I am also wondering if the use of eval() in the script does not present a security risk? At least in PHP everywhere I turn says "eval is evil".

 

eval() is generally evil, although with parsing JSON, it's necessary. The modern solution is to use parseJSON(), which is a more secure invocation of eval().

 

Regarding the security issue, from what I've learned from your books the input data must be sanitized and validated. I haven't seen anythink like that in the JavaScript example you offer. Isn't any security precautions to be take or it was skipped for brevity?

 

It's possible I skipped some for brevity, but if you could provide a specific example where data is being unsafely used, I could better answer the question.

 

I am also wondering if the example offered is still actual considering the book is relatively old and I've seen that you have written a new book "Modern Javascript: Develop and Design". At this time I would probably be satisfied with an example that is doing view/add/edit/delete as this is pretty much what I need.

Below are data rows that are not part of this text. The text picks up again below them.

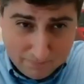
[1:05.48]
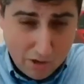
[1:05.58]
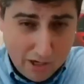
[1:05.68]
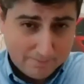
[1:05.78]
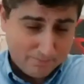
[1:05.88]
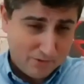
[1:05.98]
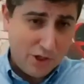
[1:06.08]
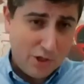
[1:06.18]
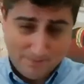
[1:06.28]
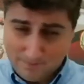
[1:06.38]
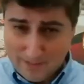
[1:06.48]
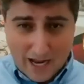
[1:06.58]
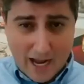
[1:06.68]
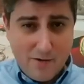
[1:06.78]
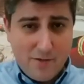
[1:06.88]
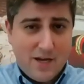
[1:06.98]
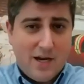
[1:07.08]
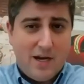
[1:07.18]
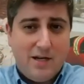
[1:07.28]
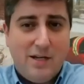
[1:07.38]
Okay, so I don't think
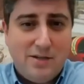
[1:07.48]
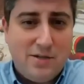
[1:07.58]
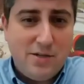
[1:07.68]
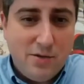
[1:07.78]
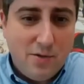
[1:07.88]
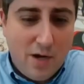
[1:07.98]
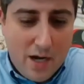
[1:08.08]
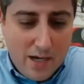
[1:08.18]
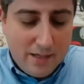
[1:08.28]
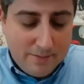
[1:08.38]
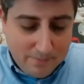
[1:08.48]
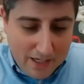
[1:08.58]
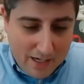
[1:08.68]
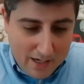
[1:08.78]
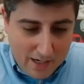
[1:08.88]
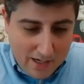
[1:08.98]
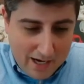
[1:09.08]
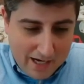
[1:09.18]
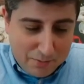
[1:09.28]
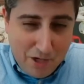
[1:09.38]
I need to uh,
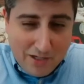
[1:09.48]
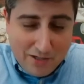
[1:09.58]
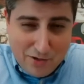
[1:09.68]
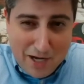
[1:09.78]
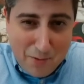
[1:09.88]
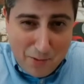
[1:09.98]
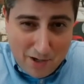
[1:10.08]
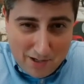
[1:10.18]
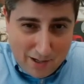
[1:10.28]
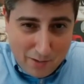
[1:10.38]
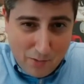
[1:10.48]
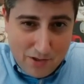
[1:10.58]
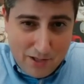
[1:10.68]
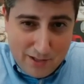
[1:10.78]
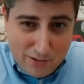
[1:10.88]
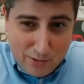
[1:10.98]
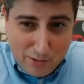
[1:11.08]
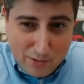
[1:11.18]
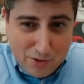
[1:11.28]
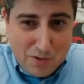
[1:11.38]
explain to anyone what these
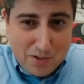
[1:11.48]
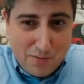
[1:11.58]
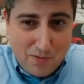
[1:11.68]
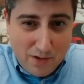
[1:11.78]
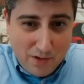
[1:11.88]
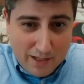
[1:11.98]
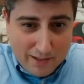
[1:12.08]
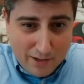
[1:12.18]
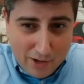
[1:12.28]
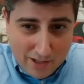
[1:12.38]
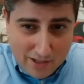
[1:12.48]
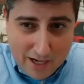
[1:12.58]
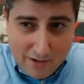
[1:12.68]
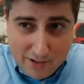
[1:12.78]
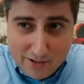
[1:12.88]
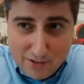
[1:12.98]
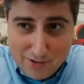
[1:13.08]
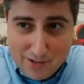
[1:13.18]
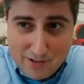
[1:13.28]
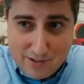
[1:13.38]
soldiers must be feeling looking down into
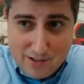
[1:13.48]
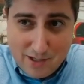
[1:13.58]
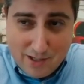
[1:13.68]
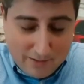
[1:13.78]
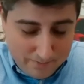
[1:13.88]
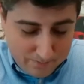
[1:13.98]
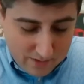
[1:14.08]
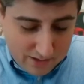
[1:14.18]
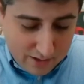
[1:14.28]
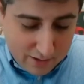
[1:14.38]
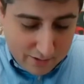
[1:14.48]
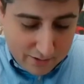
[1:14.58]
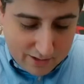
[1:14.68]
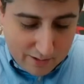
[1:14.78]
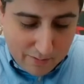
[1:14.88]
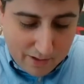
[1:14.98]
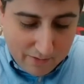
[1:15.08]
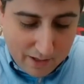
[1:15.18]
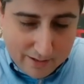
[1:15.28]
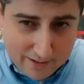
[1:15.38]
this, uh, this tunnel system in
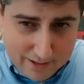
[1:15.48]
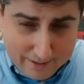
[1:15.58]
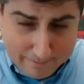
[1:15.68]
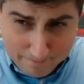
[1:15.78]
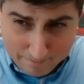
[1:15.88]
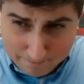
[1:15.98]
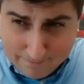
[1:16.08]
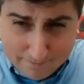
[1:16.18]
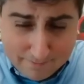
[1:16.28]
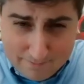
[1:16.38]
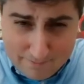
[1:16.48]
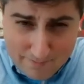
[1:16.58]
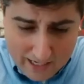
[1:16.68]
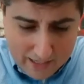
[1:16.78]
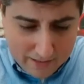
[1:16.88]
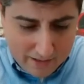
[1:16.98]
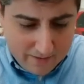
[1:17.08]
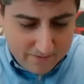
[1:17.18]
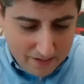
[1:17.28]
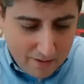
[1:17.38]
Afghanistan and the
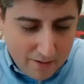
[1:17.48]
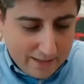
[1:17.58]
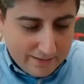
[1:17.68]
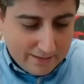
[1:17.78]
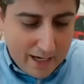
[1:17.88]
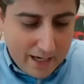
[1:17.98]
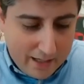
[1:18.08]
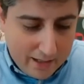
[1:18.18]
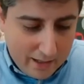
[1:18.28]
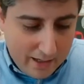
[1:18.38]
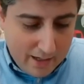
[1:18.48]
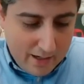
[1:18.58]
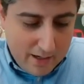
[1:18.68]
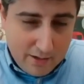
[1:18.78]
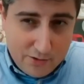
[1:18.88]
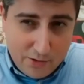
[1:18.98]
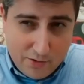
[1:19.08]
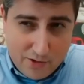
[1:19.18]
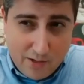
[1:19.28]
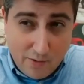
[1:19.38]
fear and anxiety
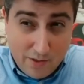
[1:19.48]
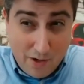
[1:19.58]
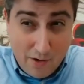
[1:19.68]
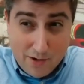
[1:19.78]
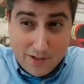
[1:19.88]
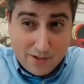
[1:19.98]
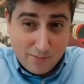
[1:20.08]
associated with knowing that to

I consider buying this book, is there any chance I will find inside what I am looking for?

 

You won't find those specific examples, but you'll learn the JavaScript you need in order to create them yourself.

 

Another questions is what happens when the javascript is disabled? In the first example it creates no difficult as the validations occurs in PHP. What happens in the second example? It feels like something is missing...

 

In both examples, the script would still work if JavaScript is unavailable. In the second example, you just need to write find_stores.php.